L’Adunanza Plenaria, una volta accertata l’ammissibilità della domanda dell’interessato e la giustezza della riunione dei giudizi, si sofferma sull’attuale “polisemicità” del giudizio di ottemperanza in cui si raccolgono azioni diverse, alcune chiaramente esecutive (ex: art 112 co. 2 c.p.a.) ed altre di natura cognitoria (ex: art 114 co. 4 c.p.a.), il cui comune denominatore è rappresentato dall’esistenza di una sentenza passata in giudicato. In sostanza il giudizio di ottemperanza ricomprende tutte quelle azioni differenti volte alla conformazione successiva al giudicato dell’azione amministrativa e delle obbligazioni che da quel giudicato discendono.

La peculiare natura del giudizio ha delle conseguenze anche sul giudicato amministrativo che si presenta in “modo poliforme” a seconda delle situazioni giuridiche che sono coinvolte: così diversa sarà la sua estensione a seconda che esso abbia ad oggetto una situazione oppositiva o una vera pretesa nonché a seconda del vizio accolto.

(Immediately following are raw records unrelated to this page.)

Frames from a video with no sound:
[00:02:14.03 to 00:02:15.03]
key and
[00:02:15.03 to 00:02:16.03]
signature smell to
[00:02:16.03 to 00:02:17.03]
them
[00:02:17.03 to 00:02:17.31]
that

Nell’analizzare l’attuale configurazione del giudizio di ottemperanza, l’Adunanza Plenaria richiama la dibattuta questione sull’annoverabilità nel giudizio amministrativo non solo del “dedotto” ma anche del deducibile”. Sul punto si sono formate due differenti teorie: secondo una prima impostazione, successivamente al  dictum del giudice, non residuerebbero spazi di riesercizio del potere in capo alla P.A.; diversamente, secondo una diversa interpretazione – cui aderisce la stessa Adunanza Plenaria – la P.A. manterrebbe comunque salva una sfera di autonomia relativamente a tutti quegli aspetti non esplicitamente trattati in sentenza dal giudice.

In quest’ultima ipotesi, tuttavia, la sfera di riesercizio di potere non sarà del tutto libera ma assoggettata a precisi limiti e vincoli.

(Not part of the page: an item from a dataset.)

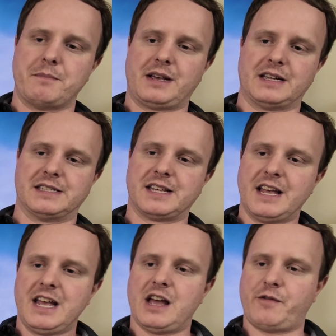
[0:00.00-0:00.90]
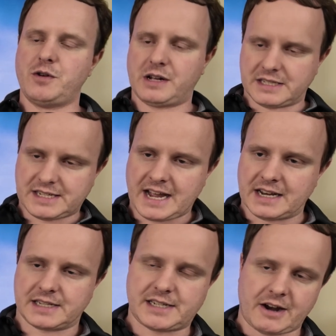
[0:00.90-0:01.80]
because if you could
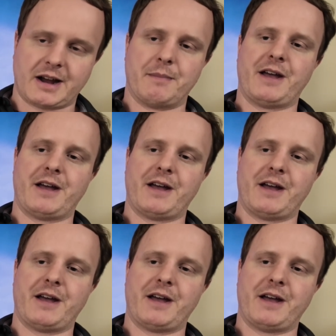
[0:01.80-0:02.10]
stand to stare at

Secondo i giudice dell’Adunanza Plenaria, risulterà innanzitutto vincolante per l’amministrazione l’accertamento del fatto compiuto dal giudice amministrativo. Tale vincolo imposto alla P.A. è, d’altronde, in linea con l’evoluzione del giudizio amministrativo che da giudizio sull’atto si atteggia sempre più come giudizio sul rapporto e sul fatto, con contestuale possibilità per il G.A. di accertare con definitività la sussistenza di determinati presupposti relativi alla pretesa del ricorrente.

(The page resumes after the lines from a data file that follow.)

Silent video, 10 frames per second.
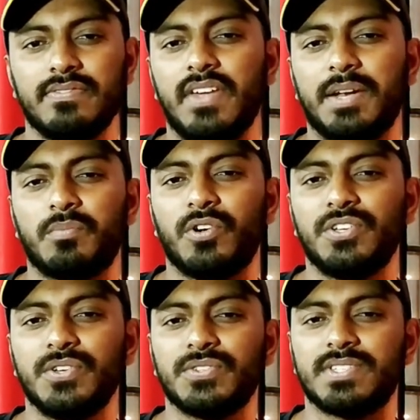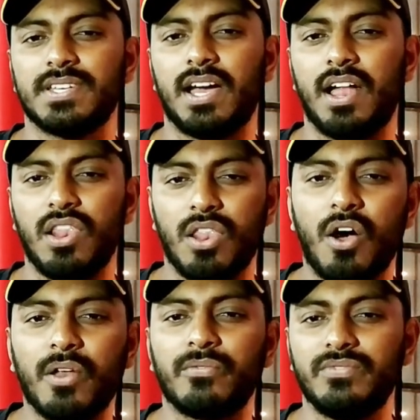that produce a
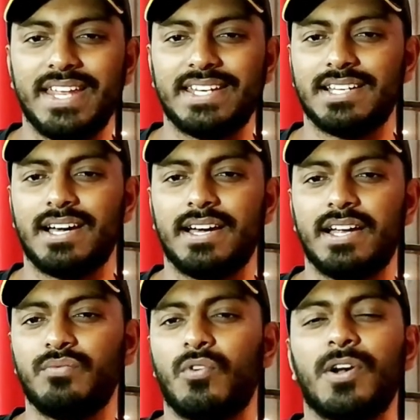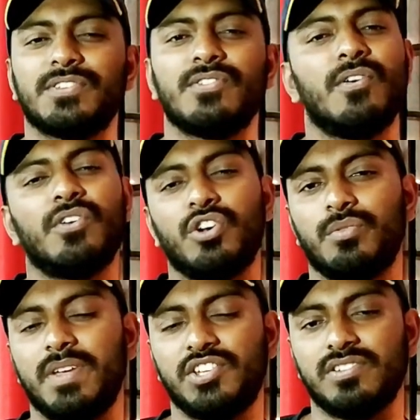lot of data and works on
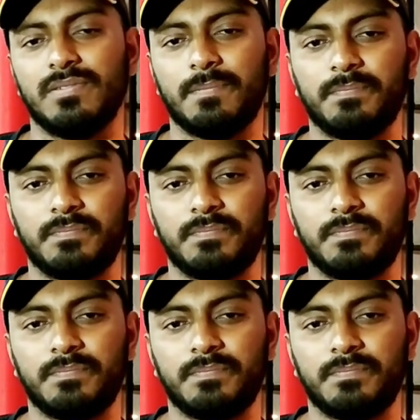automation.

In secondo luogo, qualora non siano i fatti ad essere posti in discussione, ma la loro valutazione, la P.A. sarà comunque gravata dall’obbligo di soddisfare la pretesa del ricorrente vittorioso, evitando di porre in essere atteggiamenti elusivi, ondivaghi e contradditori. Questo obbligo di cooperazione per soddisfare la pretesa del ricorrente vittorioso discenderebbe direttamente dal combinato disposto degli artt. 112 co. 1 c.p.a., che impone alla P.A. di dare esecuzione alle sentenza non auto esecutive, e 97 Cost..

 

In conclusione, con una sentenza che si caratterizza per chiarezza e semplicità, l’Adunanza Plenaria illustra la conformazione assunta attualmente dal giudizio di ottemperanza in relazione alla diversa estensione che può assumere il giudicato amministrativo. Non è escluso infatti che, anche a seguito del dictum giudiziale, la P.A. possa essere ancora titolare di uno spazio di autonomia in cui riesprimere il proprio potere. In questi casi però, il potere amministrativo non potrà comunque essere del tutto libero onde evitare di eludere l’effettività della tutela amministrativa e la portata decisionale della sentenza del G.A. e, di conseguenza, frustrare il soddisfacimento della pretesa qualificata dell’interessato vittorioso.